● **TASK OBJECTIVE**
Copy only what lies from the line containing "[0:04.00-0:05.00]" through the line containing "[0:12.00-0:13.00]" in the entries below, keeping both end lines exact and dropping every picture.
[MATERIAL PROVIDED]
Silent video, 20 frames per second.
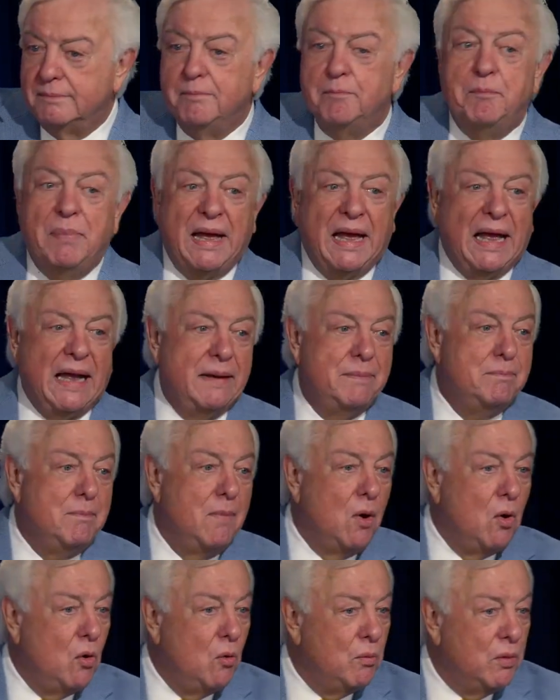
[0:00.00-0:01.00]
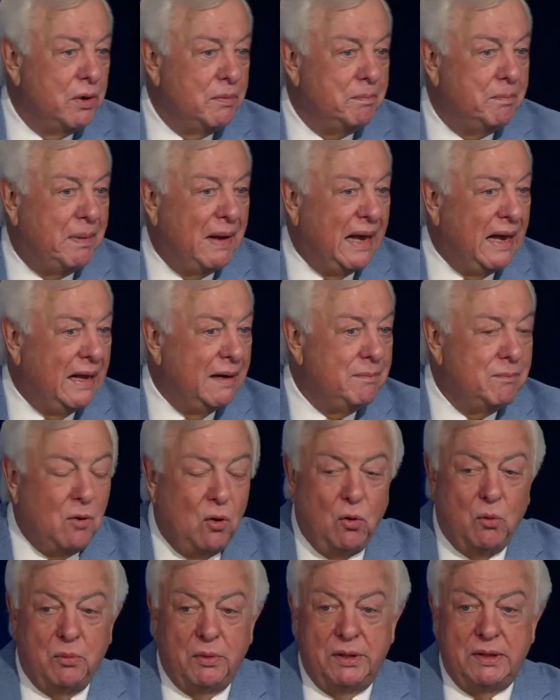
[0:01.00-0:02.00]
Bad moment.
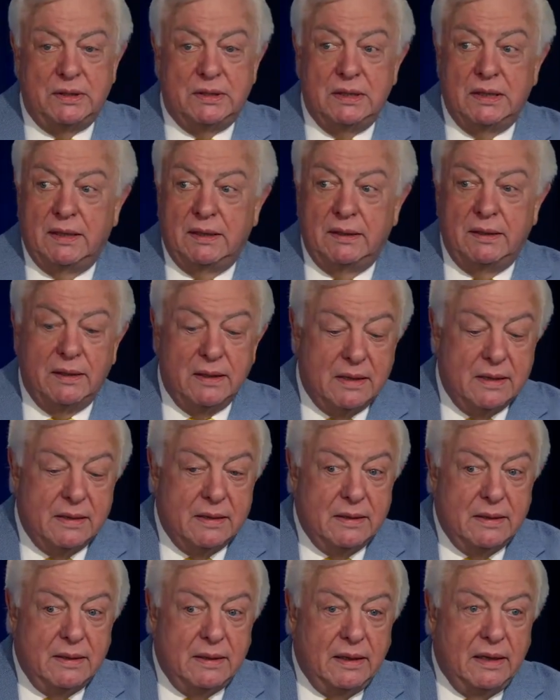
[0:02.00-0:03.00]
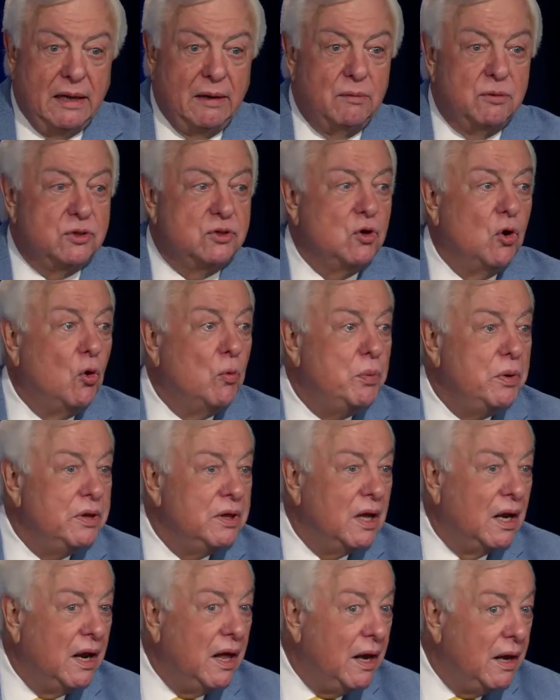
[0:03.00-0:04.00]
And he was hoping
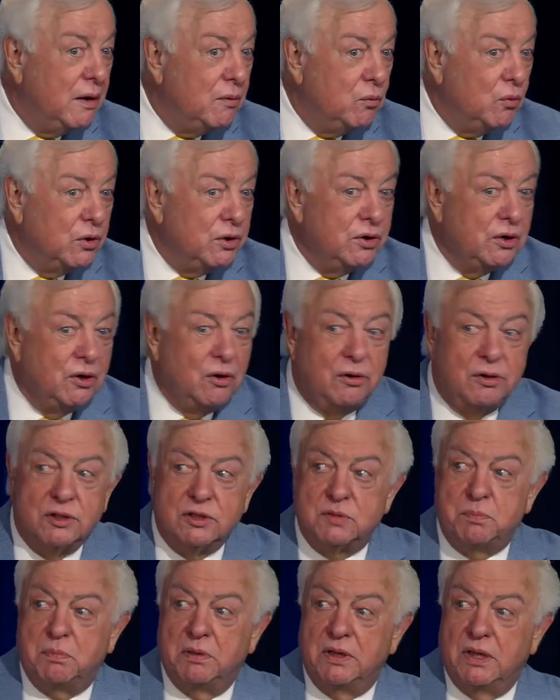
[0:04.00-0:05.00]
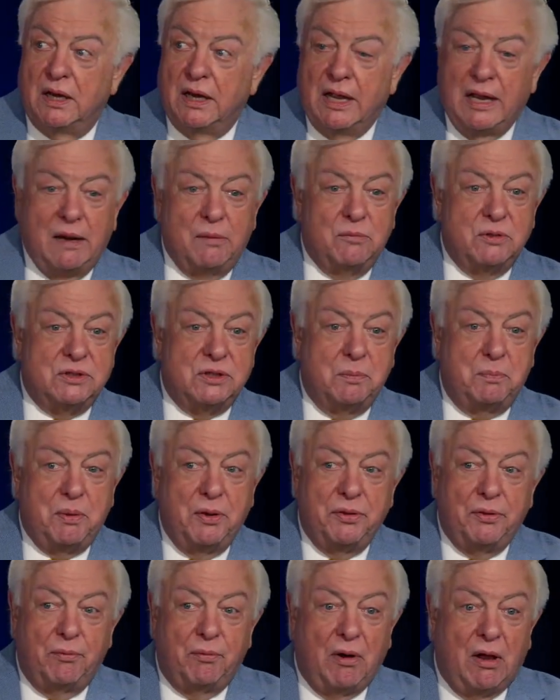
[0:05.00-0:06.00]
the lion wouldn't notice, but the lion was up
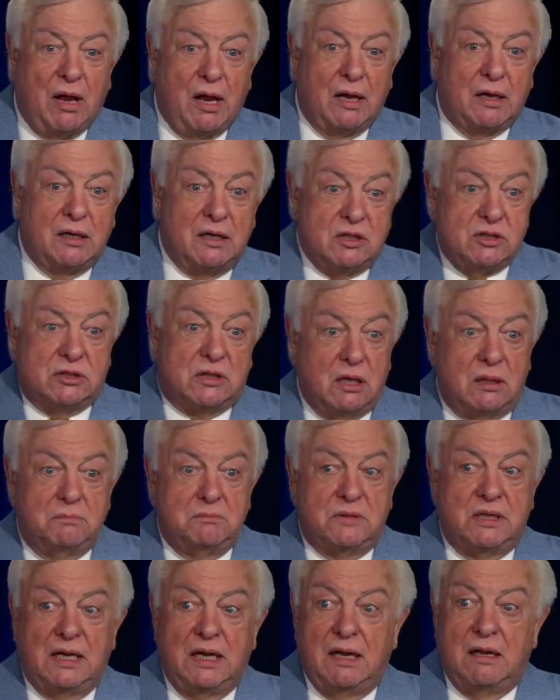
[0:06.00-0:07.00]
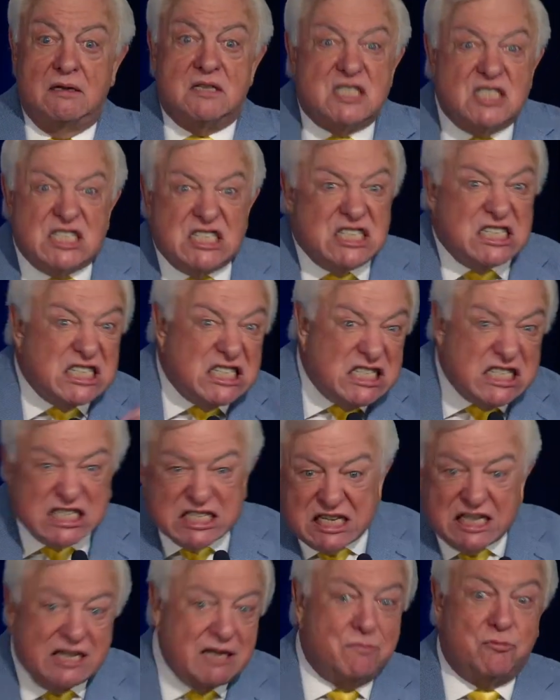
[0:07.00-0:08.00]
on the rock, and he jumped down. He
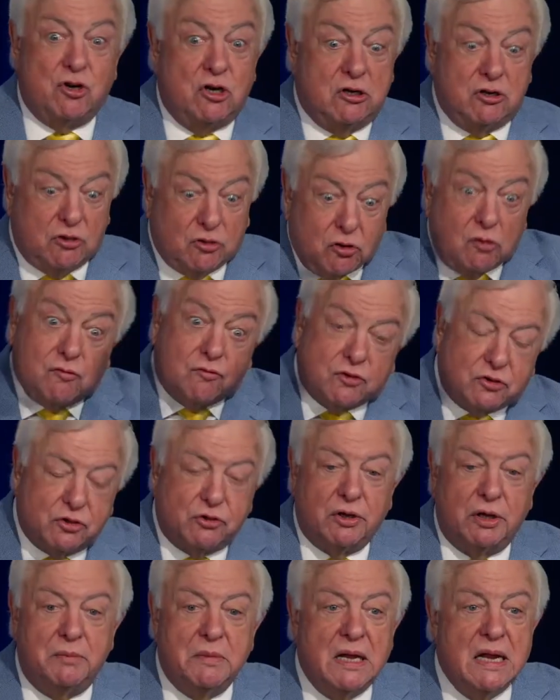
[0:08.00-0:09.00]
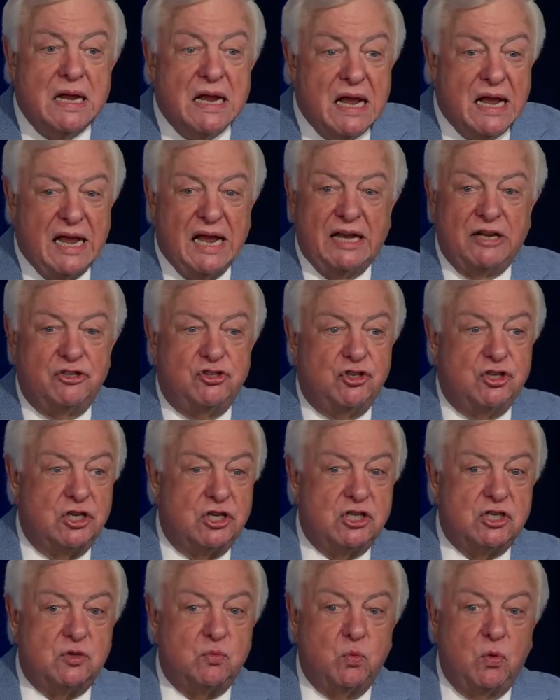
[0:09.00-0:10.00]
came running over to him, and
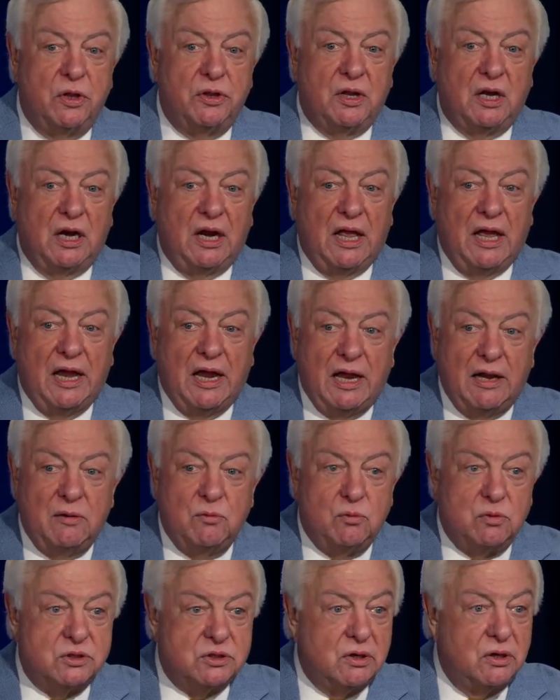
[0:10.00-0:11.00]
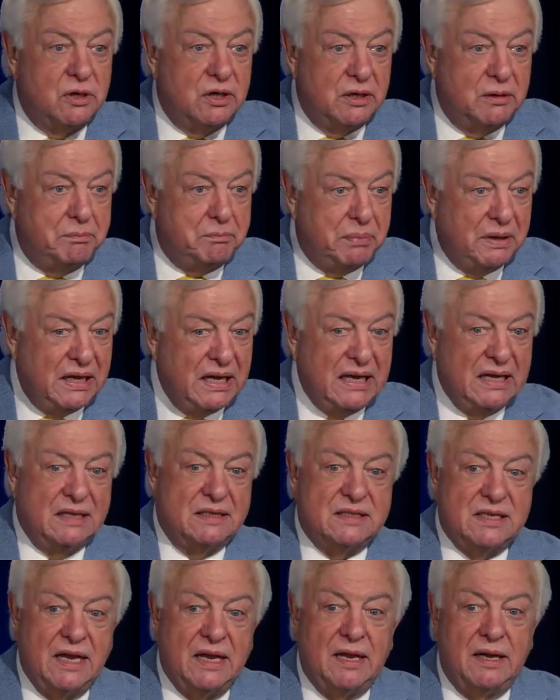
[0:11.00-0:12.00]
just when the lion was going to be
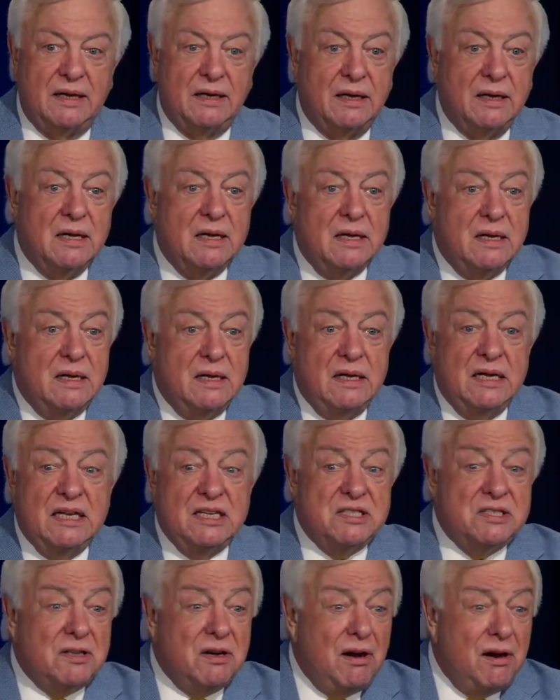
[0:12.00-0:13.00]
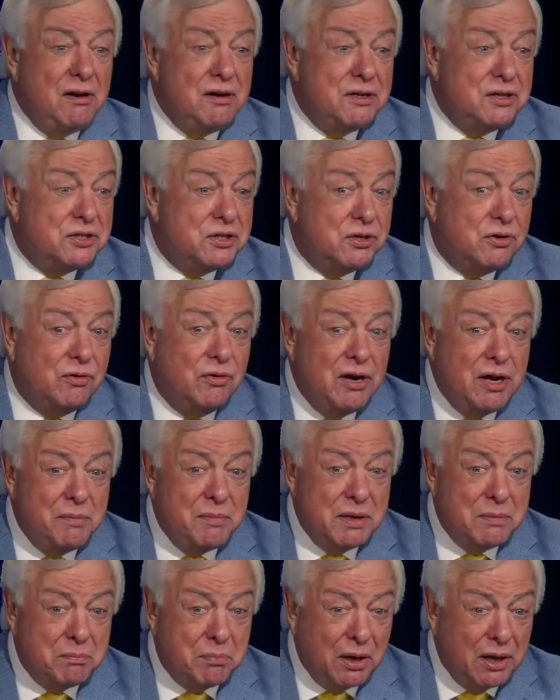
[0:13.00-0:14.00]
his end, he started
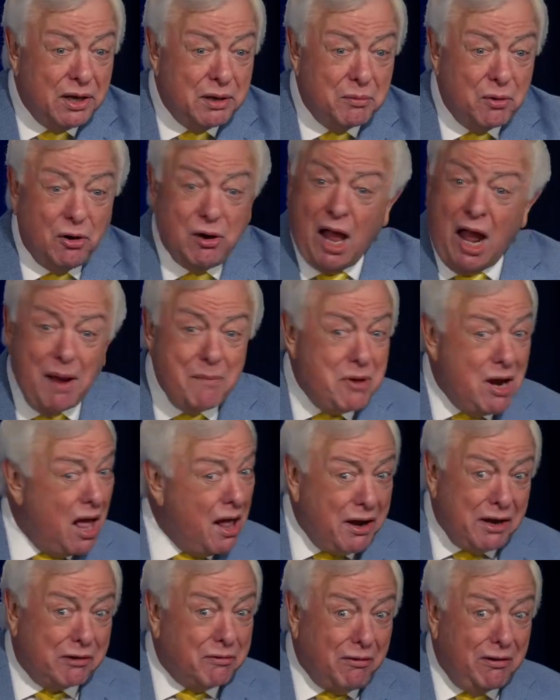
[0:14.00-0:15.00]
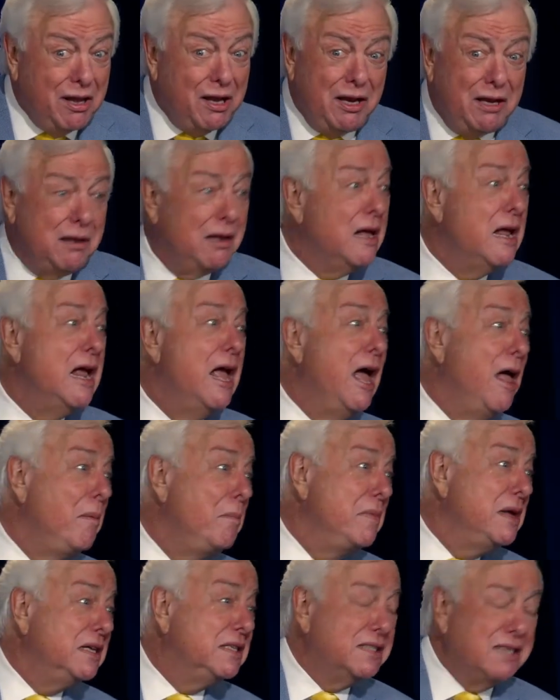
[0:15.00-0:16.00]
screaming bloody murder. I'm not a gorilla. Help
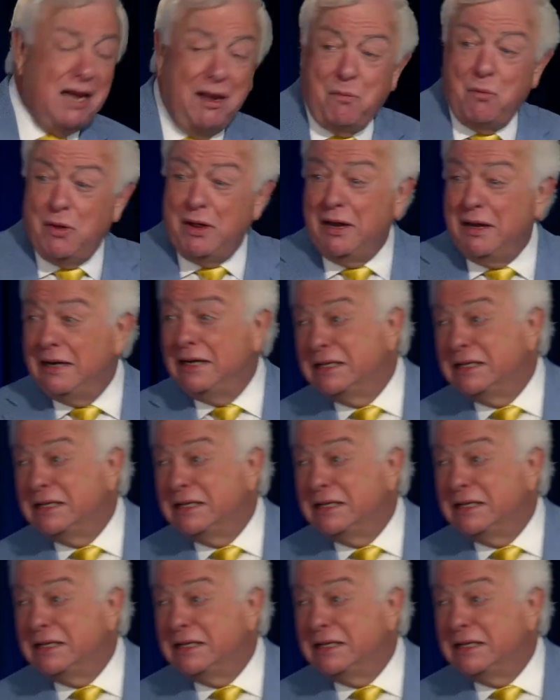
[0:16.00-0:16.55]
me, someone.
[/MATERIAL PROVIDED]
[MATERIAL PROVIDED]
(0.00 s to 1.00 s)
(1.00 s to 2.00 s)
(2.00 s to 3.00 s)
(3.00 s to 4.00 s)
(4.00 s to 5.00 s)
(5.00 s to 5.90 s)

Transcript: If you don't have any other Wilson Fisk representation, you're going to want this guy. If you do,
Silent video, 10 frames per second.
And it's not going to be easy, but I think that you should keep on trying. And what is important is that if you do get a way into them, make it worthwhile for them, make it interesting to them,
[/MATERIAL PROVIDED]
● **RESPONSE BELOW**
[0:04.00-0:05.00]
[0:05.00-0:06.00]
the lion wouldn't notice, but the lion was up
[0:06.00-0:07.00]
[0:07.00-0:08.00]
on the rock, and he jumped down. He
[0:08.00-0:09.00]
[0:09.00-0:10.00]
came running over to him, and
[0:10.00-0:11.00]
[0:11.00-0:12.00]
just when the lion was going to be
[0:12.00-0:13.00]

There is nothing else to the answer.